Dataset excerpts:
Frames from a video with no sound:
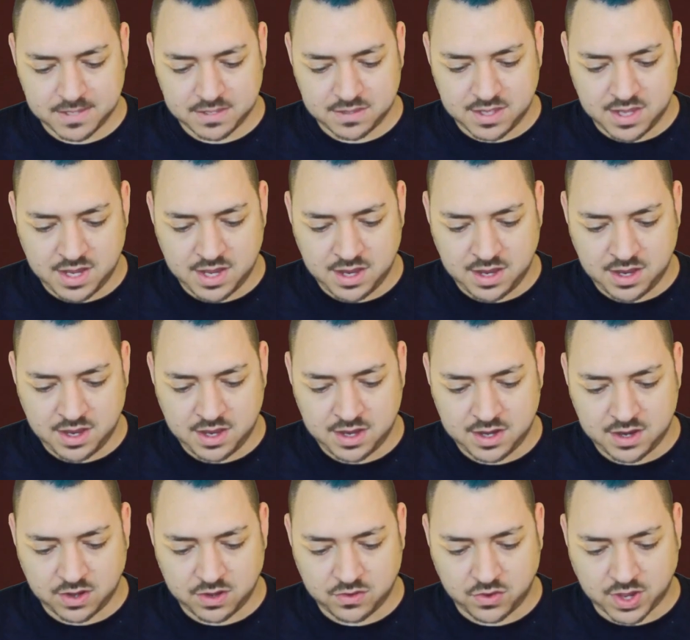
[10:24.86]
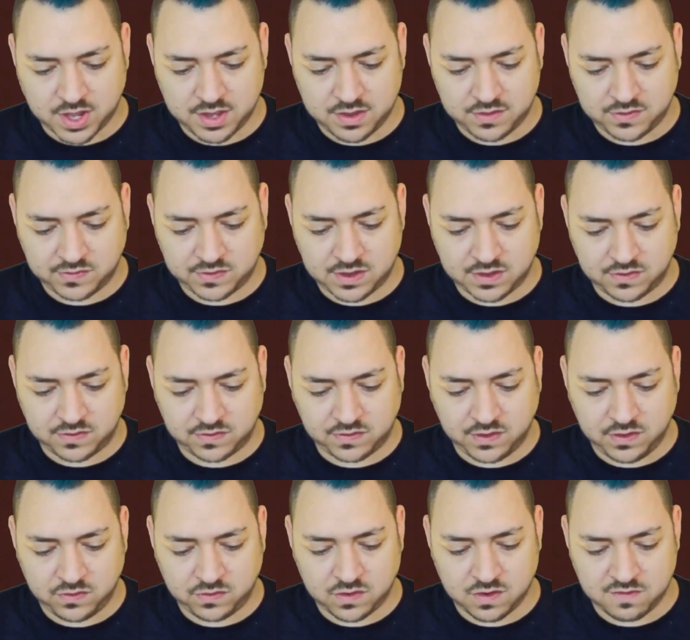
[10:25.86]
And, okay, this says
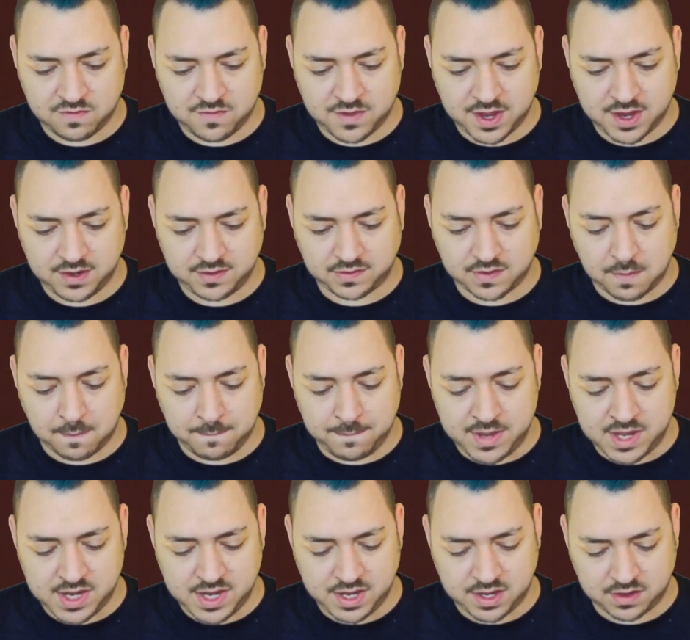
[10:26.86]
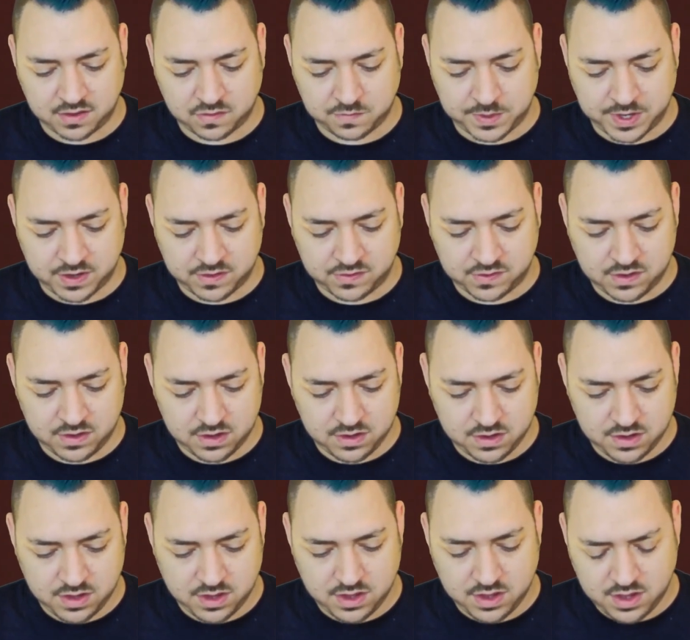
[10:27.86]
Seize Your Fate mini expansion.
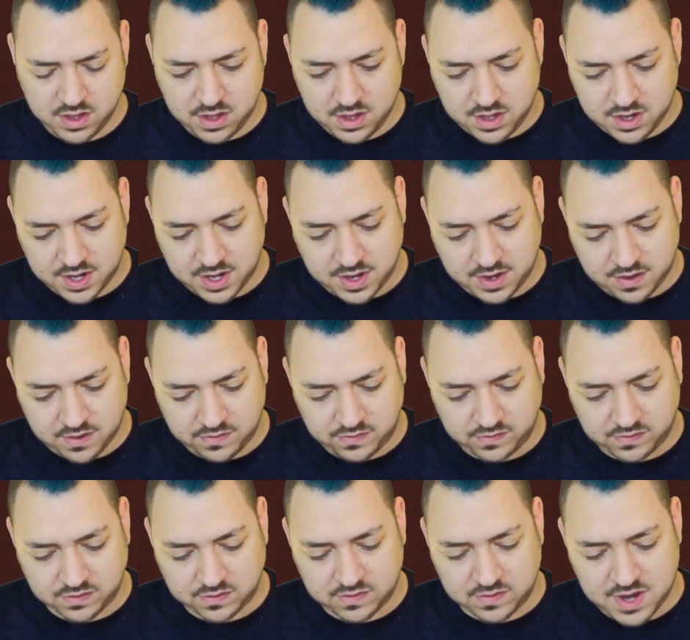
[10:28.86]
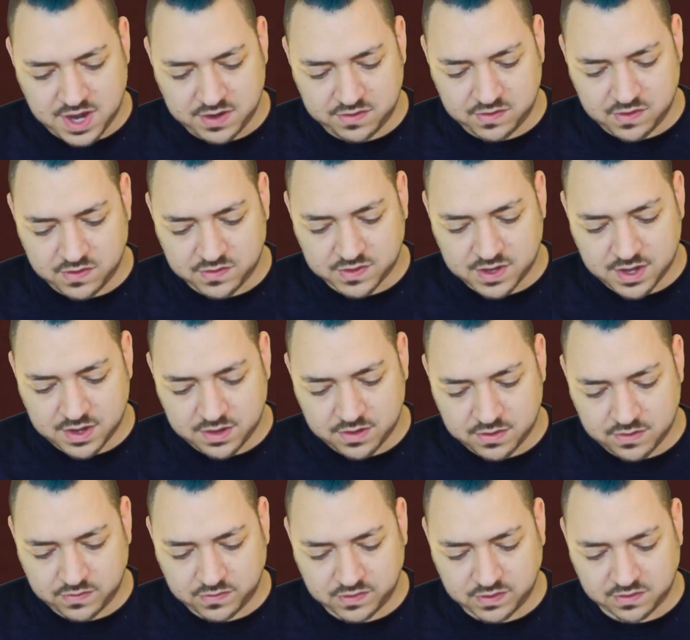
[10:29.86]
It has 6 nation
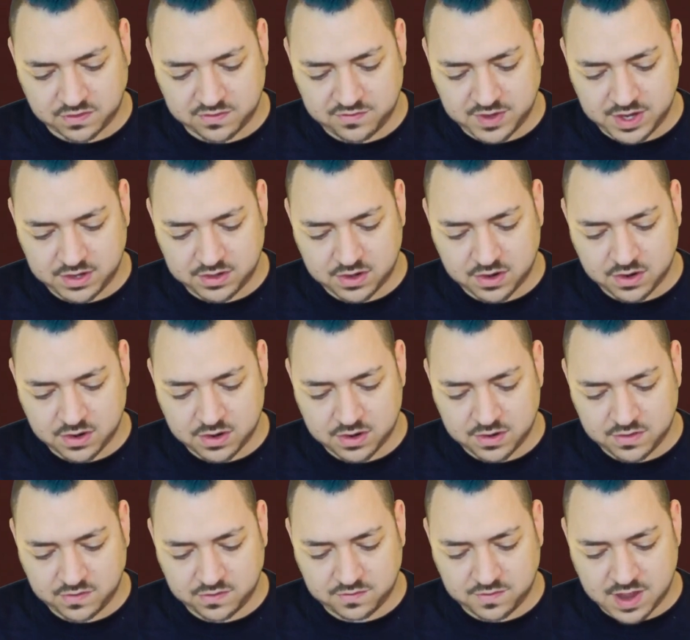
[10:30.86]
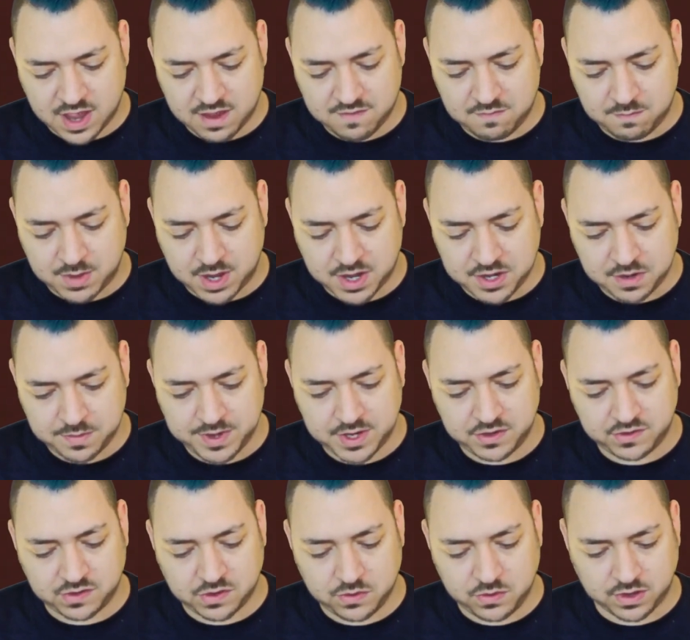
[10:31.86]
tiles, 6 fate cards, 5 monument
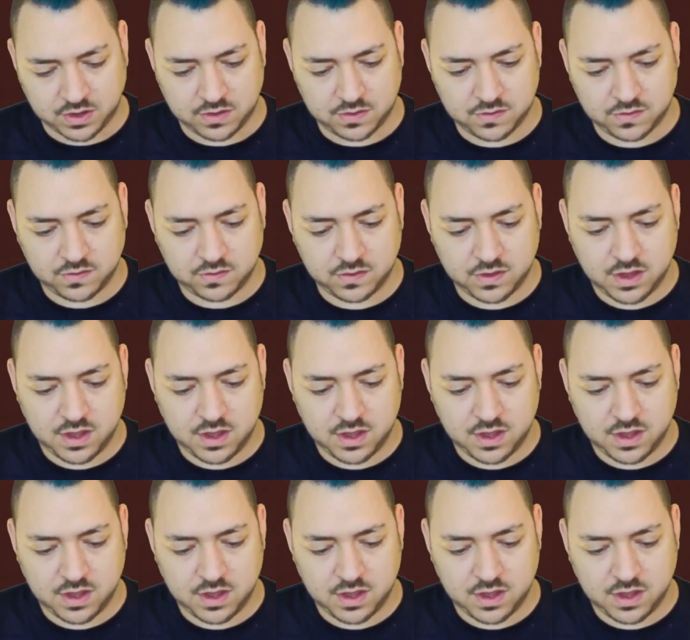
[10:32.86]
tokens.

- **The task**:
In your copy of the records above, include every line exactly but no pictures.

- **Task output**:
Frames from a video with no sound:
[10:24.86]
[10:25.86]
And, okay, this says
[10:26.86]
[10:27.86]
Seize Your Fate mini expansion.
[10:28.86]
[10:29.86]
It has 6 nation
[10:30.86]
[10:31.86]
tiles, 6 fate cards, 5 monument
[10:32.86]
tokens.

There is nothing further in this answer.